Appellant did not dispute her sons’ need for a structured home.  When asked, “What kind of environment do you think the boys need?”, she answered, “They need a stable environment, calm environment.”  She answered “No” when asked, “Are you in that kind of environment right now?” and “Yes” when asked, “Is it fair to say you would prefer [your sons] to remain in placement until your housing situation is stable?” The findings that appellant’s sons need a stable environment and that appellant’s felony record, chemical-dependency issues, and lack of employment, combined with the special needs of her sons, will make finding suitable housing unlikely in the foreseeable future are well supported.

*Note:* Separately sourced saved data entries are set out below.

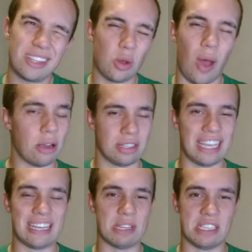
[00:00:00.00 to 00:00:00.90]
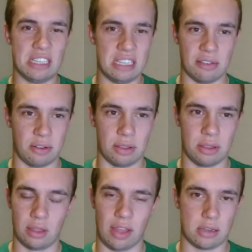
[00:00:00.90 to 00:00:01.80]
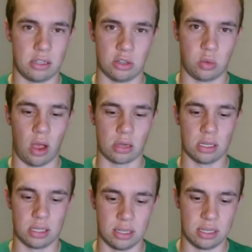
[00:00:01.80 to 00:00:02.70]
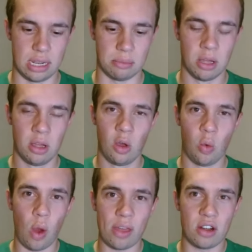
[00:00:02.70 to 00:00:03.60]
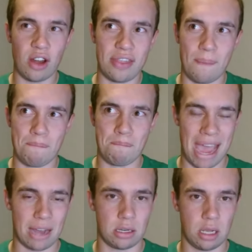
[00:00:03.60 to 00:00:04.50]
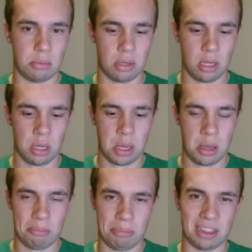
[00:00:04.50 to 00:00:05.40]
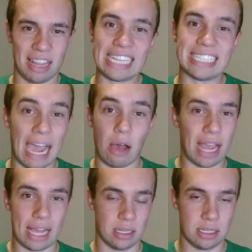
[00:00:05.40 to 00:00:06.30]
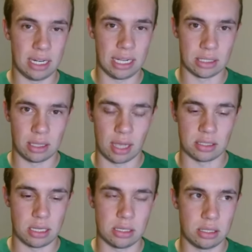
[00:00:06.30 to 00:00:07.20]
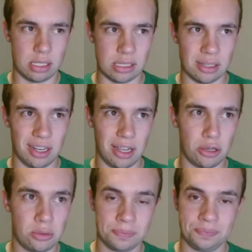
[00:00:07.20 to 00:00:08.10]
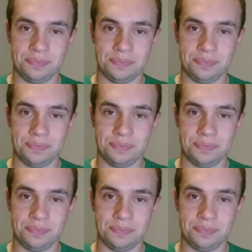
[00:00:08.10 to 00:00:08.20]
this Ohio State team is different than last year's Washington team. Whether or not the matchup plays out as it did against the Huskies a season ago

            Appellant claims that she lacks suitable housing because she was not permitted to move with her sons to Oakwood Residence, a facility for housing mentally ill mothers and their children; she also contends that the failure to admit her to Oakwood shows that the county did not make reasonable efforts to reunite her family. See Minn. Stat. § 260C.301, subd. 1(b)(5) (2004) (providing that parental rights may be terminated if reasonable efforts, as directed by court, have failed to correct conditions leading to out-of-home placement).  Families at Oakwood have their own bedrooms but share common living spaces.  The child-protection worker felt that appellant’s sons’ special needs could not be met at Oakwood and that their aggressive and sexual behaviors could make them a danger to other children.  Moreover, appellant herself testified that “with [R.’s] touching other kids and some of his special needs it’s probably not a good place.”  Appellant’s argument on appeal that she and her sons should have been placed at Oakwood is inconsistent with her own testimony.

            Finally, appellant claims that the guardian ad litem’s testimony that appellant’s parental rights should be terminated was not supported by the evidence. “Considerable deference is due to the district court’s decision because a district court is in a superior position to assess the credibility of witnesses.”  In re Welfare of L.A.F., 554 N.W.2d 393, 396 (Minn. 1996).

The guardian ad litem testified that appellant’s “history of documented mental illness has made her unavailable much of the time in these boys’ lives and has made it difficult or impossible for her, therefore, to respond to their needs.” Appellant testified that, during the boys’ lives, she was imprisoned both in Minnesota and Arkansas, used marijuana daily even though she was on parole and knew it could affect her ability to raise her sons, left the boys with a man whom she knew was unable to care for them properly, and was unsuccessful at treating her own mental illnesses.  The guardian ad litem relied on the report of the parenting assessor, who concluded that

due to the challenging special needs of both [R.] and [J.], these children will require caregiving well above and beyond the typical qualities needed in parents.  [Appellant] is facing her own struggles now as she copes with her mood, chemical use and general life skills of finding housing and employment.  It is not likely that [appellant] can manage to care for her sons at the present time.


The district court’s findings that it is in J.’s and R.’s best interests for appellant’s parental rights to be terminated are supported by the evidence and are not clearly erroneous.